[[ EXTRACTED RECORDS open ]]

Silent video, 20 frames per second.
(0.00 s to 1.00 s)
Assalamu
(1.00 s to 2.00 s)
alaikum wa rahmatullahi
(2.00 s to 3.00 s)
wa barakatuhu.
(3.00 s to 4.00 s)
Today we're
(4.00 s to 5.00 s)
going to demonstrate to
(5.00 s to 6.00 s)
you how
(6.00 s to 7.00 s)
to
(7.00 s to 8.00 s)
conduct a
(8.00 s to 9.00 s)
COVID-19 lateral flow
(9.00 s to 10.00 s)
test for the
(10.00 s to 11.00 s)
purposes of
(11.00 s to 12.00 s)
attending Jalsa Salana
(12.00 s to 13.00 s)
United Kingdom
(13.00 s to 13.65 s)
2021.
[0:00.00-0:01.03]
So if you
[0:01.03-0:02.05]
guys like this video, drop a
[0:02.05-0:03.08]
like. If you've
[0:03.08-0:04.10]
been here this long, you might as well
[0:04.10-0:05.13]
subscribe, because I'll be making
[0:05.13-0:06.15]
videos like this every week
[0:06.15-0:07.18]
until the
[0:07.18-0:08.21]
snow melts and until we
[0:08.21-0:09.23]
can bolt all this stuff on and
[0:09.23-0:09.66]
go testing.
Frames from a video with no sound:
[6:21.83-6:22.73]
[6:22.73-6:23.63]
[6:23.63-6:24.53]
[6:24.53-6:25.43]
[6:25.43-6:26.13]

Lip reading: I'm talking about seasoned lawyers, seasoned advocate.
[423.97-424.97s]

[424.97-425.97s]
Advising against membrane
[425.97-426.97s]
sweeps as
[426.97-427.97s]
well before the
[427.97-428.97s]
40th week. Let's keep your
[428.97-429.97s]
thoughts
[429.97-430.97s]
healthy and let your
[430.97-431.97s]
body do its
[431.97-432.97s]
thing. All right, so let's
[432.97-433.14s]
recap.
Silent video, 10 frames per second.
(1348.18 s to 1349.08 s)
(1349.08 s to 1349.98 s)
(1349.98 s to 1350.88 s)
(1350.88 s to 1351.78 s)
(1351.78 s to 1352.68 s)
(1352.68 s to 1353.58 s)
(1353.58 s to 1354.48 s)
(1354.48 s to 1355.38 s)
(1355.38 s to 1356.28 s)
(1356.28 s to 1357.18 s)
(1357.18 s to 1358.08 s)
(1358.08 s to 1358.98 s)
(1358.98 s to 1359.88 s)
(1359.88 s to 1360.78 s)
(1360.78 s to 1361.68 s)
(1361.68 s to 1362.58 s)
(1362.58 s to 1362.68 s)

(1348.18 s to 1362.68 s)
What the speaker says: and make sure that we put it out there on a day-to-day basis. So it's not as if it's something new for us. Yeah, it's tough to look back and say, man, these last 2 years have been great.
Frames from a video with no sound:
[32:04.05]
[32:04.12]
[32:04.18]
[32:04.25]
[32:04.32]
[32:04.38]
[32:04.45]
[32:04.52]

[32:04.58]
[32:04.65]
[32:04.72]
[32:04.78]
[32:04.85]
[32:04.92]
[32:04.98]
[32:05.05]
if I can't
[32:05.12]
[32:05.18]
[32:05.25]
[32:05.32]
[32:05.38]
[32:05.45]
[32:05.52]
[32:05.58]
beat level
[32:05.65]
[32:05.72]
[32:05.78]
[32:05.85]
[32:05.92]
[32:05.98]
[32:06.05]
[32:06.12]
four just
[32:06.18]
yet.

[[ EXTRACTED RECORDS closed ]]

### WORK INSTRUCTIONS:
Each line of the data is to be written out again exactly.

### ANSWER:
Silent video, 20 frames per second.
(0.00 s to 1.00 s)
Assalamu
(1.00 s to 2.00 s)
alaikum wa rahmatullahi
(2.00 s to 3.00 s)
wa barakatuhu.
(3.00 s to 4.00 s)
Today we're
(4.00 s to 5.00 s)
going to demonstrate to
(5.00 s to 6.00 s)
you how
(6.00 s to 7.00 s)
to
(7.00 s to 8.00 s)
conduct a
(8.00 s to 9.00 s)
COVID-19 lateral flow
(9.00 s to 10.00 s)
test for the
(10.00 s to 11.00 s)
purposes of
(11.00 s to 12.00 s)
attending Jalsa Salana
(12.00 s to 13.00 s)
United Kingdom
(13.00 s to 13.65 s)
2021.
[0:00.00-0:01.03]
So if you
[0:01.03-0:02.05]
guys like this video, drop a
[0:02.05-0:03.08]
like. If you've
[0:03.08-0:04.10]
been here this long, you might as well
[0:04.10-0:05.13]
subscribe, because I'll be making
[0:05.13-0:06.15]
videos like this every week
[0:06.15-0:07.18]
until the
[0:07.18-0:08.21]
snow melts and until we
[0:08.21-0:09.23]
can bolt all this stuff on and
[0:09.23-0:09.66]
go testing.
Frames from a video with no sound:
[6:21.83-6:22.73]
[6:22.73-6:23.63]
[6:23.63-6:24.53]
[6:24.53-6:25.43]
[6:25.43-6:26.13]

Lip reading: I'm talking about seasoned lawyers, seasoned advocate.
[423.97-424.97s]

[424.97-425.97s]
Advising against membrane
[425.97-426.97s]
sweeps as
[426.97-427.97s]
well before the
[427.97-428.97s]
40th week. Let's keep your
[428.97-429.97s]
thoughts
[429.97-430.97s]
healthy and let your
[430.97-431.97s]
body do its
[431.97-432.97s]
thing. All right, so let's
[432.97-433.14s]
recap.
Silent video, 10 frames per second.
(1348.18 s to 1349.08 s)
(1349.08 s to 1349.98 s)
(1349.98 s to 1350.88 s)
(1350.88 s to 1351.78 s)
(1351.78 s to 1352.68 s)
(1352.68 s to 1353.58 s)
(1353.58 s to 1354.48 s)
(1354.48 s to 1355.38 s)
(1355.38 s to 1356.28 s)
(1356.28 s to 1357.18 s)
(1357.18 s to 1358.08 s)
(1358.08 s to 1358.98 s)
(1358.98 s to 1359.88 s)
(1359.88 s to 1360.78 s)
(1360.78 s to 1361.68 s)
(1361.68 s to 1362.58 s)
(1362.58 s to 1362.68 s)

(1348.18 s to 1362.68 s)
What the speaker says: and make sure that we put it out there on a day-to-day basis. So it's not as if it's something new for us. Yeah, it's tough to look back and say, man, these last 2 years have been great.
Frames from a video with no sound:
[32:04.05]
[32:04.12]
[32:04.18]
[32:04.25]
[32:04.32]
[32:04.38]
[32:04.45]
[32:04.52]

[32:04.58]
[32:04.65]
[32:04.72]
[32:04.78]
[32:04.85]
[32:04.92]
[32:04.98]
[32:05.05]
if I can't
[32:05.12]
[32:05.18]
[32:05.25]
[32:05.32]
[32:05.38]
[32:05.45]
[32:05.52]
[32:05.58]
beat level
[32:05.65]
[32:05.72]
[32:05.78]
[32:05.85]
[32:05.92]
[32:05.98]
[32:06.05]
[32:06.12]
four just
[32:06.18]
yet.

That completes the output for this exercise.